[WHAT TO PRODUCE] What you return must match the records word for word, except that images are dropped.

----------

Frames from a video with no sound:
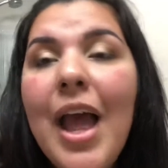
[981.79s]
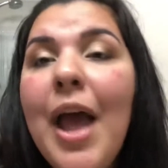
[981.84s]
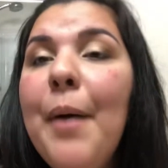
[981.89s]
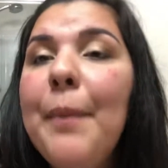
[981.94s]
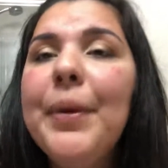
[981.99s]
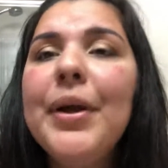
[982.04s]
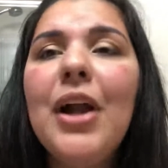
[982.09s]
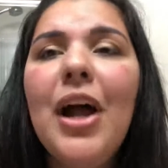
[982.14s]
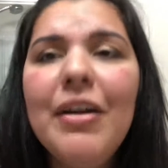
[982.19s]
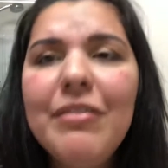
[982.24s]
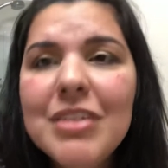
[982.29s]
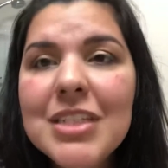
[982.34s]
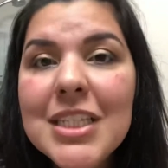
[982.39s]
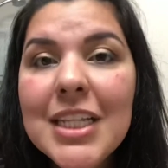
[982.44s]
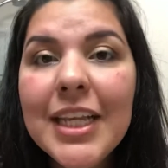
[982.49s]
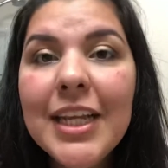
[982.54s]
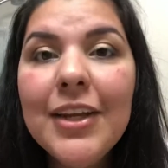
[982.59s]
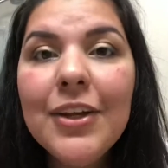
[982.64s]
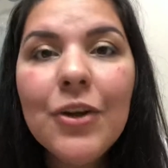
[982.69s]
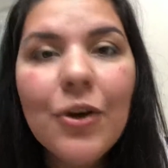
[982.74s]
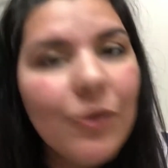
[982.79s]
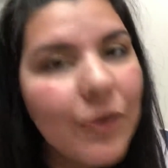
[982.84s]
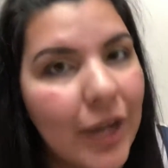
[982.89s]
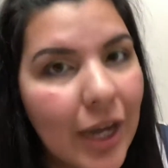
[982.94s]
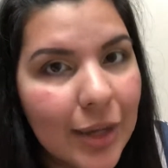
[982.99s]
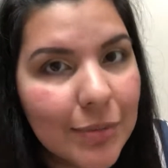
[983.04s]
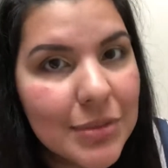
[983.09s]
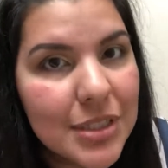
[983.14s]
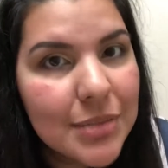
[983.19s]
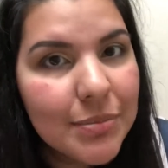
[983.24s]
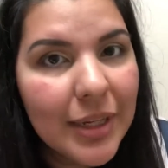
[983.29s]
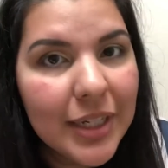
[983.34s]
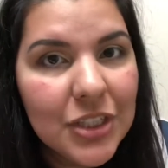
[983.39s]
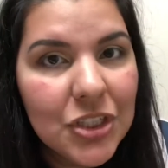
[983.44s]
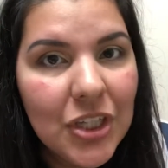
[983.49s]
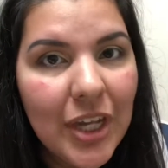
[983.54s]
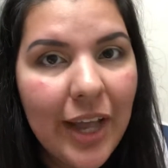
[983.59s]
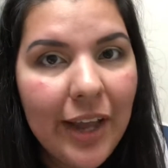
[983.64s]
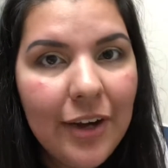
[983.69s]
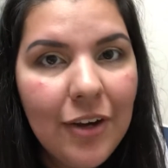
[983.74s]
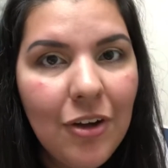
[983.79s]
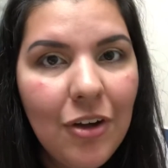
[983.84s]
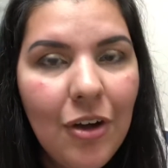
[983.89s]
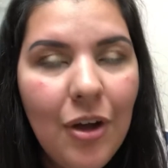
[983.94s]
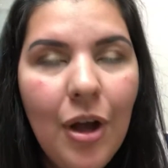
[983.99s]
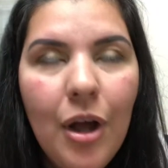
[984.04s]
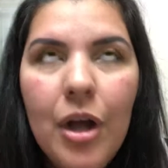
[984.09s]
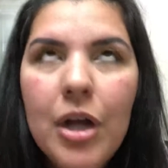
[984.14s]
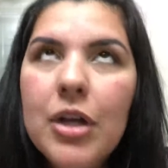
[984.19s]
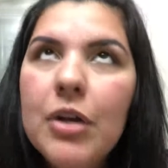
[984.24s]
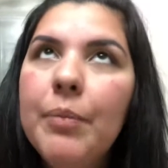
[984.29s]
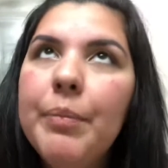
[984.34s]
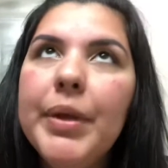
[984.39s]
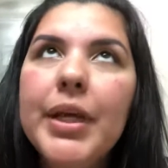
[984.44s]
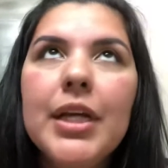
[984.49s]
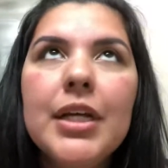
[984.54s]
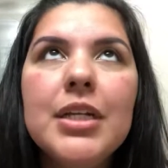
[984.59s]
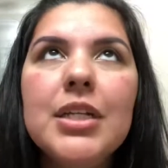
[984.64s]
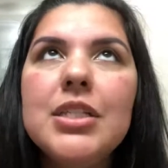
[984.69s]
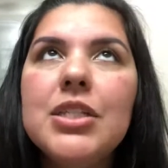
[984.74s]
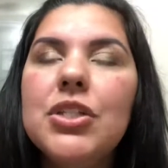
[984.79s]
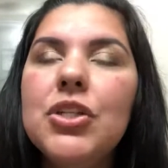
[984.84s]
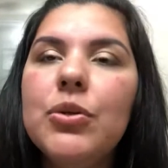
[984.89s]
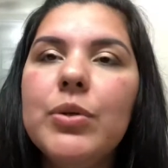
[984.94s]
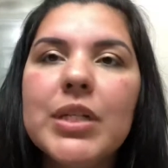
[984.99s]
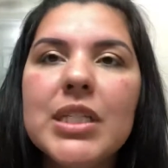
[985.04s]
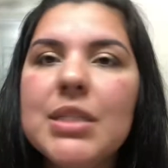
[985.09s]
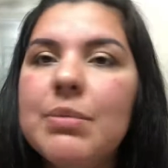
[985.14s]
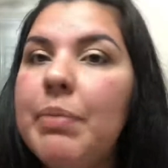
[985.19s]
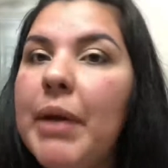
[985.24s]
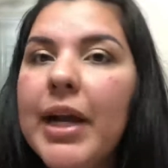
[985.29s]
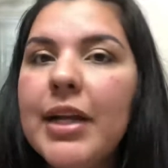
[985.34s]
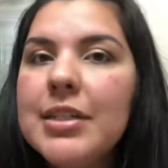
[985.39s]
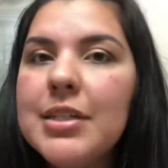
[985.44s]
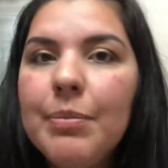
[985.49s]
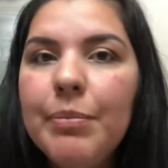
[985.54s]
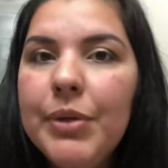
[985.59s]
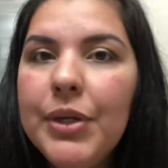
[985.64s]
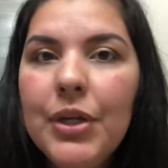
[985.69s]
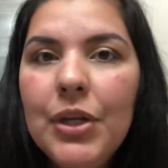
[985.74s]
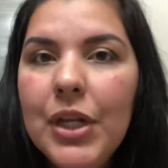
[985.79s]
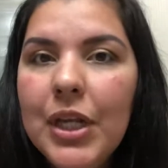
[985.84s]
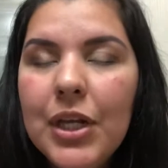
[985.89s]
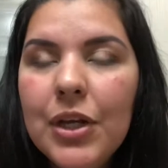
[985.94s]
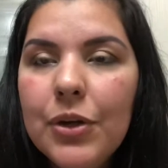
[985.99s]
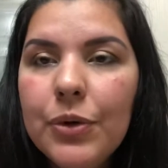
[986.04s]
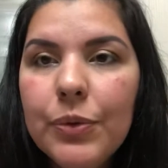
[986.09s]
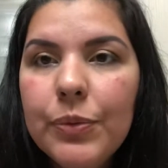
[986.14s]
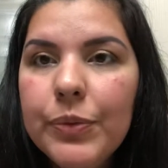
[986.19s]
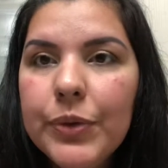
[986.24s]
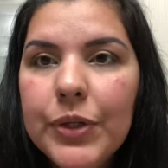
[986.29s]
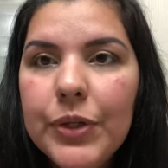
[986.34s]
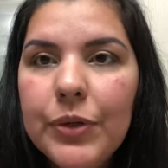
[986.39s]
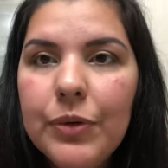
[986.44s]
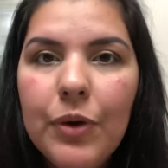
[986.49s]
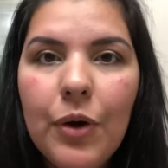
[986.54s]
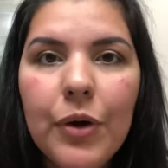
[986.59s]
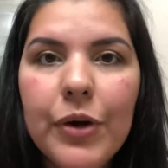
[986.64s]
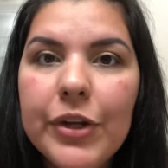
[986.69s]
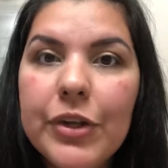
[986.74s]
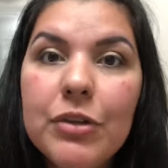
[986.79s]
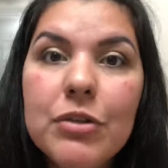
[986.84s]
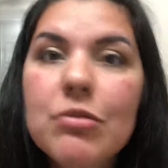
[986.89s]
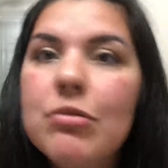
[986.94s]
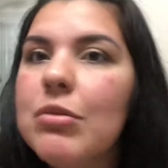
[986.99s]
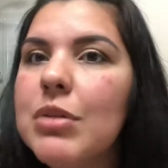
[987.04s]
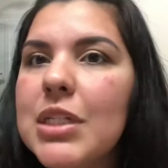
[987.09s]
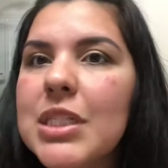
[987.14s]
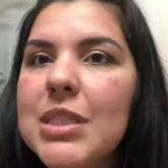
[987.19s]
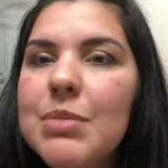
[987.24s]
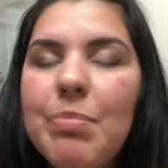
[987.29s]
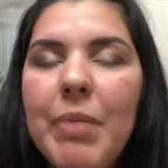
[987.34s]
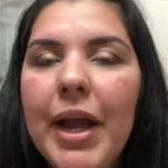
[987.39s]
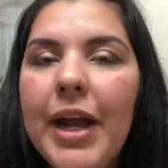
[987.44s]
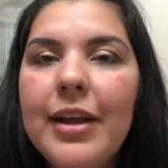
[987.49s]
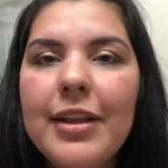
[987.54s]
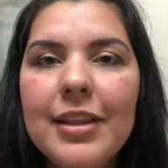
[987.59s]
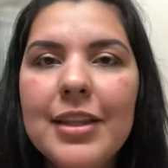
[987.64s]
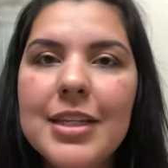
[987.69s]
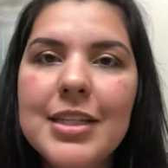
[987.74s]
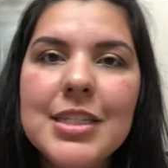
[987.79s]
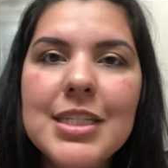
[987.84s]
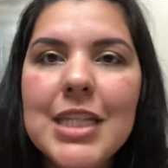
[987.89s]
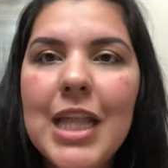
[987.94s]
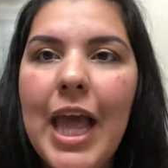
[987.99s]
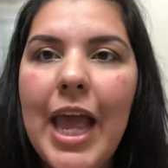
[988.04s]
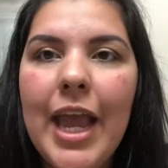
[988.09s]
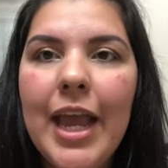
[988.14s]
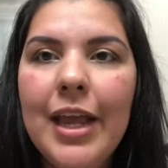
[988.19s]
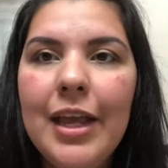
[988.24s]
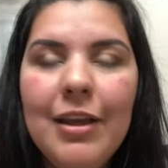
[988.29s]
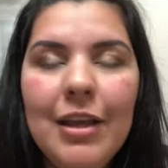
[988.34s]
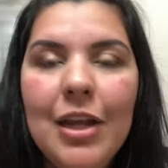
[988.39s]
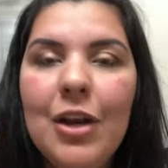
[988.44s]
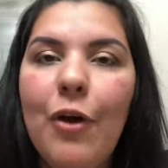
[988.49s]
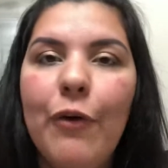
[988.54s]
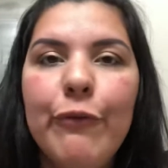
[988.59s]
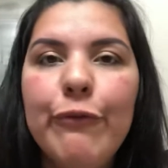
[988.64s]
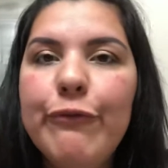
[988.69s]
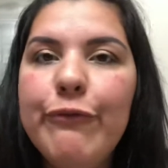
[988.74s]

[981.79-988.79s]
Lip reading: But obviously you don't come to my channel because you expect a beauty guru, or you expect this like, you know,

----------

[ANSWER SPACE]
Frames from a video with no sound:
[981.79s]
[981.84s]
[981.89s]
[981.94s]
[981.99s]
[982.04s]
[982.09s]
[982.14s]
[982.19s]
[982.24s]
[982.29s]
[982.34s]
[982.39s]
[982.44s]
[982.49s]
[982.54s]
[982.59s]
[982.64s]
[982.69s]
[982.74s]
[982.79s]
[982.84s]
[982.89s]
[982.94s]
[982.99s]
[983.04s]
[983.09s]
[983.14s]
[983.19s]
[983.24s]
[983.29s]
[983.34s]
[983.39s]
[983.44s]
[983.49s]
[983.54s]
[983.59s]
[983.64s]
[983.69s]
[983.74s]
[983.79s]
[983.84s]
[983.89s]
[983.94s]
[983.99s]
[984.04s]
[984.09s]
[984.14s]
[984.19s]
[984.24s]
[984.29s]
[984.34s]
[984.39s]
[984.44s]
[984.49s]
[984.54s]
[984.59s]
[984.64s]
[984.69s]
[984.74s]
[984.79s]
[984.84s]
[984.89s]
[984.94s]
[984.99s]
[985.04s]
[985.09s]
[985.14s]
[985.19s]
[985.24s]
[985.29s]
[985.34s]
[985.39s]
[985.44s]
[985.49s]
[985.54s]
[985.59s]
[985.64s]
[985.69s]
[985.74s]
[985.79s]
[985.84s]
[985.89s]
[985.94s]
[985.99s]
[986.04s]
[986.09s]
[986.14s]
[986.19s]
[986.24s]
[986.29s]
[986.34s]
[986.39s]
[986.44s]
[986.49s]
[986.54s]
[986.59s]
[986.64s]
[986.69s]
[986.74s]
[986.79s]
[986.84s]
[986.89s]
[986.94s]
[986.99s]
[987.04s]
[987.09s]
[987.14s]
[987.19s]
[987.24s]
[987.29s]
[987.34s]
[987.39s]
[987.44s]
[987.49s]
[987.54s]
[987.59s]
[987.64s]
[987.69s]
[987.74s]
[987.79s]
[987.84s]
[987.89s]
[987.94s]
[987.99s]
[988.04s]
[988.09s]
[988.14s]
[988.19s]
[988.24s]
[988.29s]
[988.34s]
[988.39s]
[988.44s]
[988.49s]
[988.54s]
[988.59s]
[988.64s]
[988.69s]
[988.74s]

[981.79-988.79s]
Lip reading: But obviously you don't come to my channel because you expect a beauty guru, or you expect this like, you know,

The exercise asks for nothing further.